[Stored items]
..........
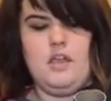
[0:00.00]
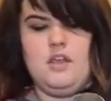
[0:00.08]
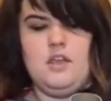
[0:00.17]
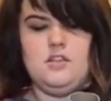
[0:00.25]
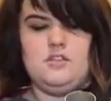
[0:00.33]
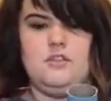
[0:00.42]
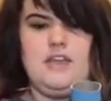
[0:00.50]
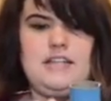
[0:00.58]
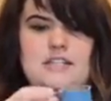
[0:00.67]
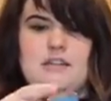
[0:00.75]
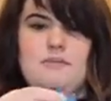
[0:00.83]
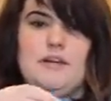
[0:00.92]
so that's
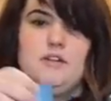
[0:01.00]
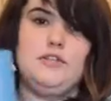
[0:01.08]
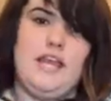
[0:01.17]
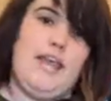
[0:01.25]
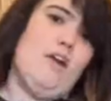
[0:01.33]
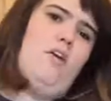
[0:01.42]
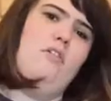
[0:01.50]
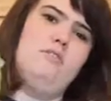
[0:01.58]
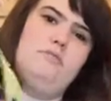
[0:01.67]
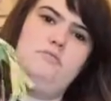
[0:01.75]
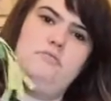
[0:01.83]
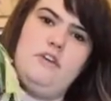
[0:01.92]
gonna be our tail,
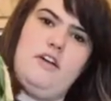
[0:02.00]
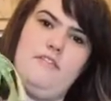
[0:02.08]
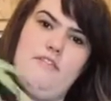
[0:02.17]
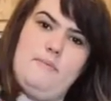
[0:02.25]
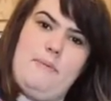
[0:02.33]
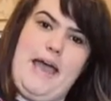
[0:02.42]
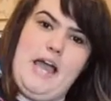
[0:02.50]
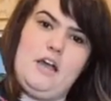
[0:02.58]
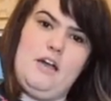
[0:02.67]
the back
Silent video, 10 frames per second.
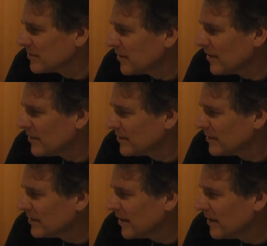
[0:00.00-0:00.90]
while
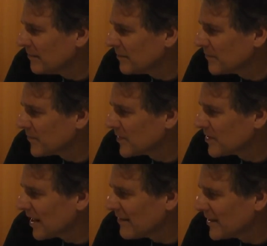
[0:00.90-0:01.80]

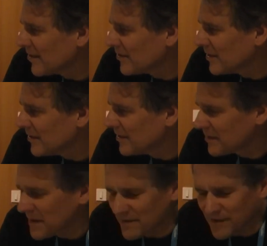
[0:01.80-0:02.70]
diving out in
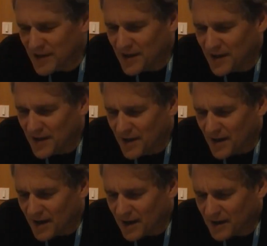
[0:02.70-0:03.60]
the Bay of Fundy.
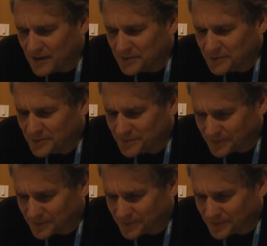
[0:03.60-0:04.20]
And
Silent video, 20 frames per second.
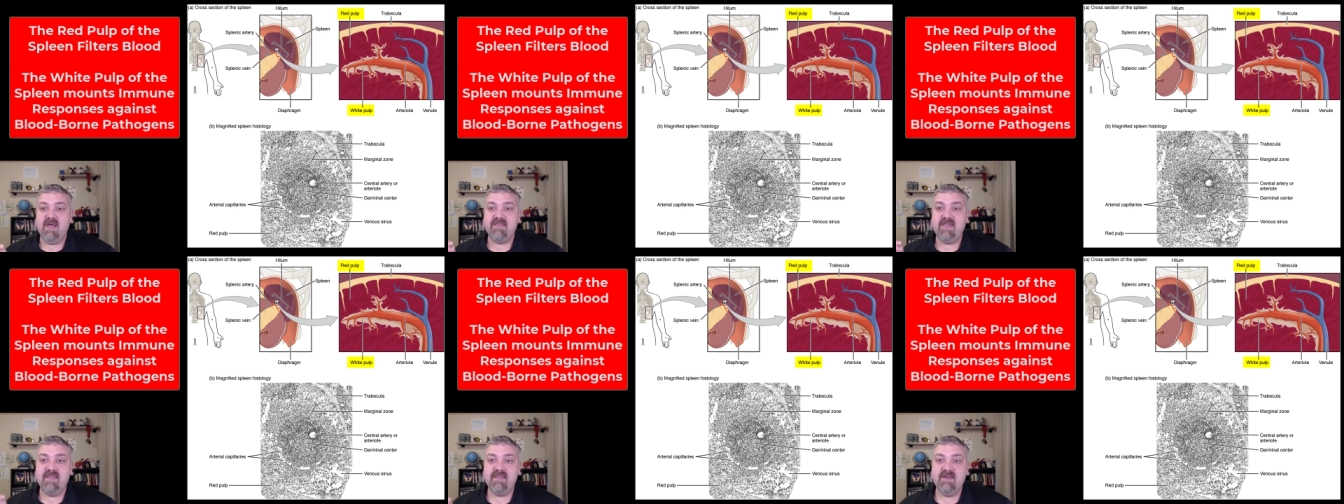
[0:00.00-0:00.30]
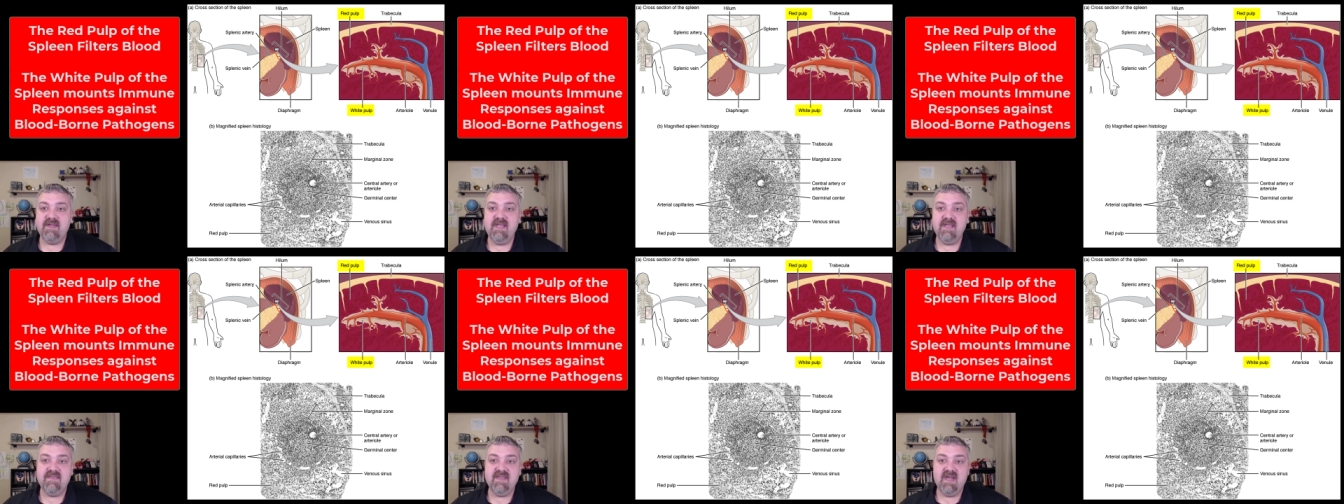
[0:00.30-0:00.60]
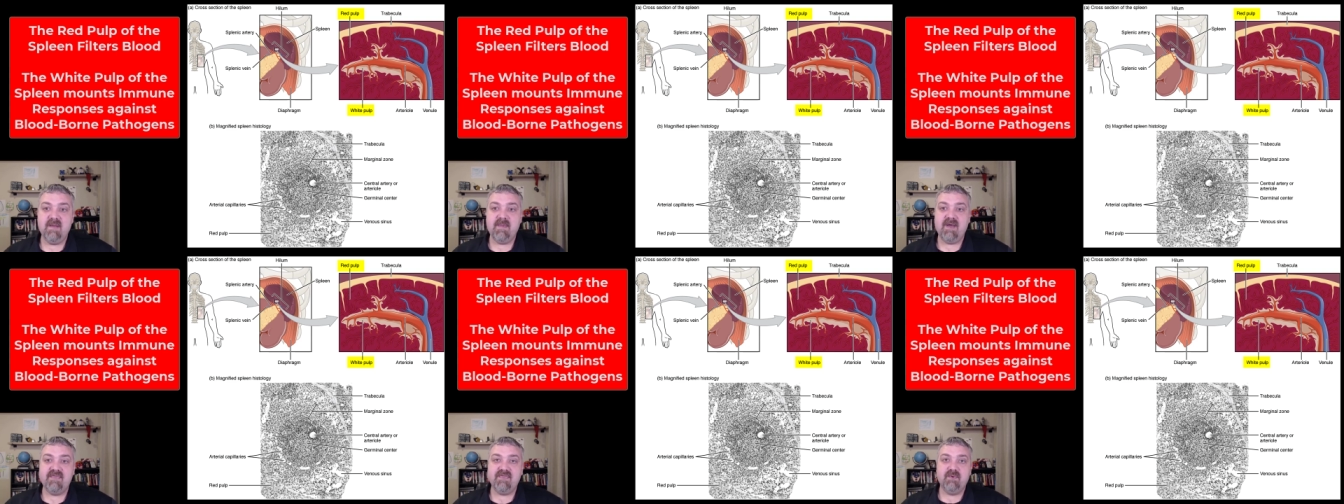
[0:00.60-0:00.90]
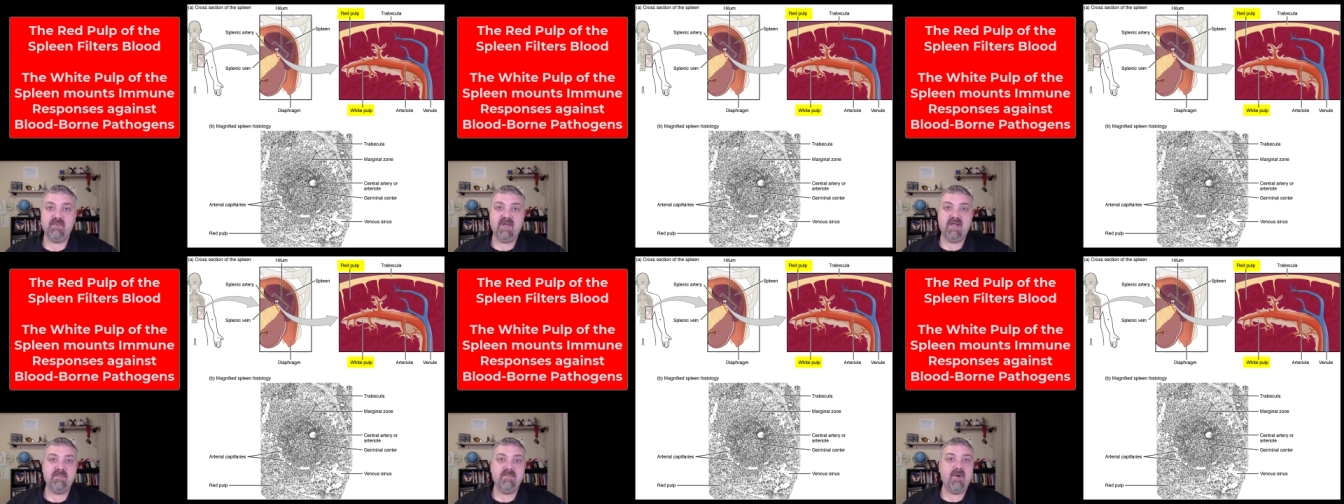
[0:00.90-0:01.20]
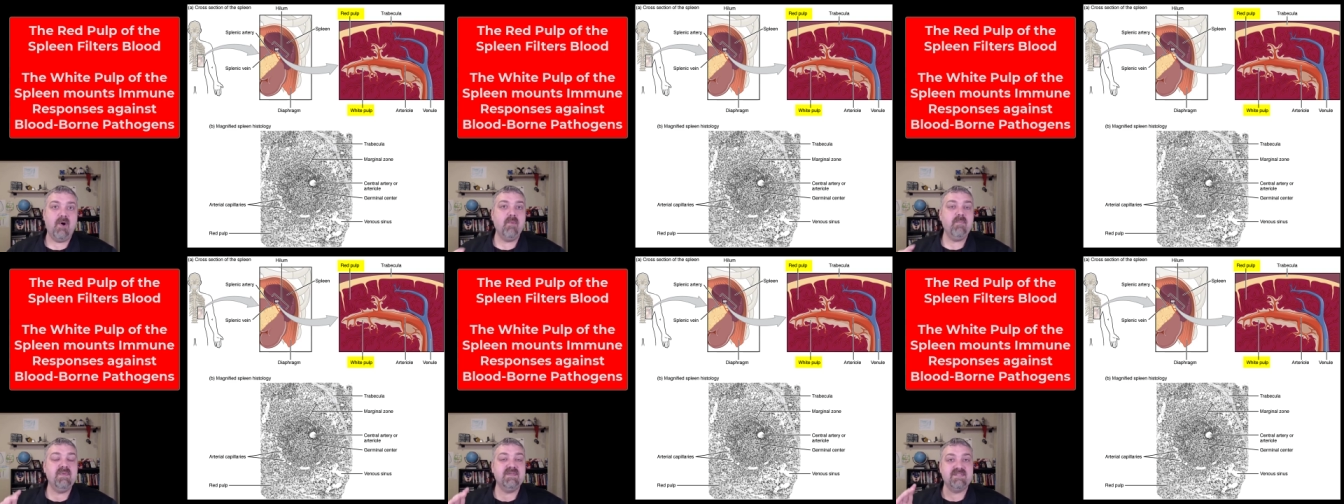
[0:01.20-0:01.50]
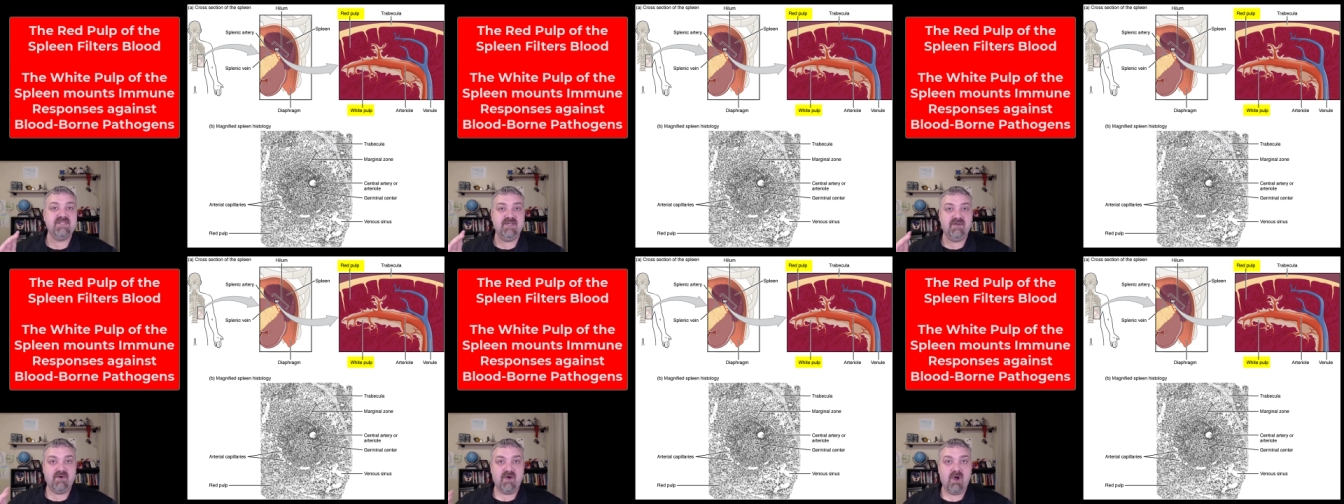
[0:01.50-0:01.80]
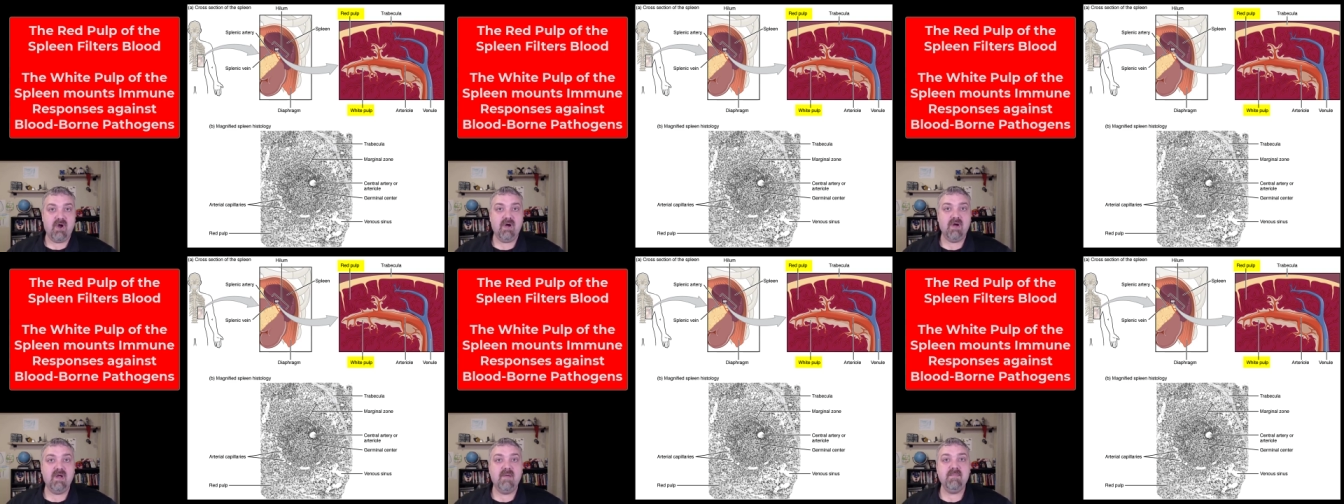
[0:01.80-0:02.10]
Now, the other key thing about the red pulp is
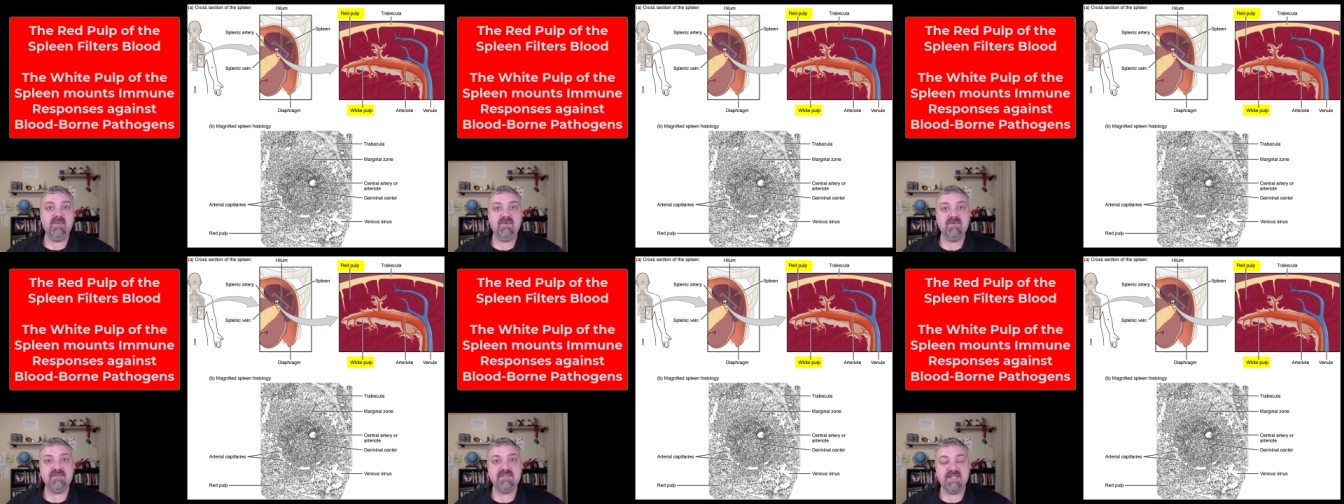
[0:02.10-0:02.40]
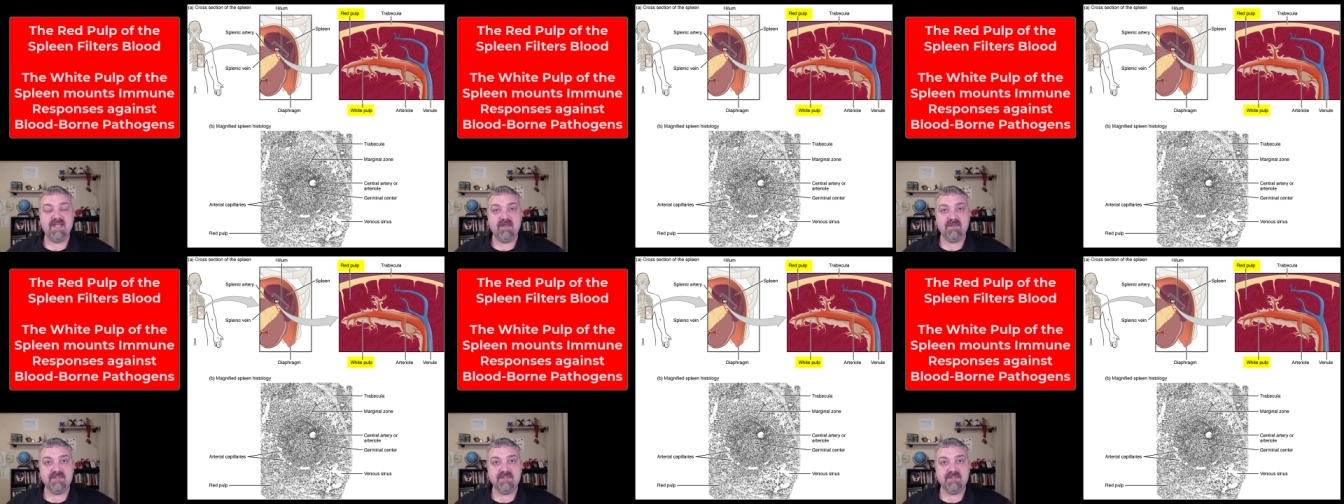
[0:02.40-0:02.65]
there are immune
..........
## WHAT THE TASK REQUIRES:
Copy the records above from the first line through the line containing "[0:00.90-0:01.80]", both included, and leave out any pictures.

## RESPONSE FOR THIS EXERCISE:
[0:00.00]
[0:00.08]
[0:00.17]
[0:00.25]
[0:00.33]
[0:00.42]
[0:00.50]
[0:00.58]
[0:00.67]
[0:00.75]
[0:00.83]
[0:00.92]
so that's
[0:01.00]
[0:01.08]
[0:01.17]
[0:01.25]
[0:01.33]
[0:01.42]
[0:01.50]
[0:01.58]
[0:01.67]
[0:01.75]
[0:01.83]
[0:01.92]
gonna be our tail,
[0:02.00]
[0:02.08]
[0:02.17]
[0:02.25]
[0:02.33]
[0:02.42]
[0:02.50]
[0:02.58]
[0:02.67]
the back
Silent video, 10 frames per second.
[0:00.00-0:00.90]
while
[0:00.90-0:01.80]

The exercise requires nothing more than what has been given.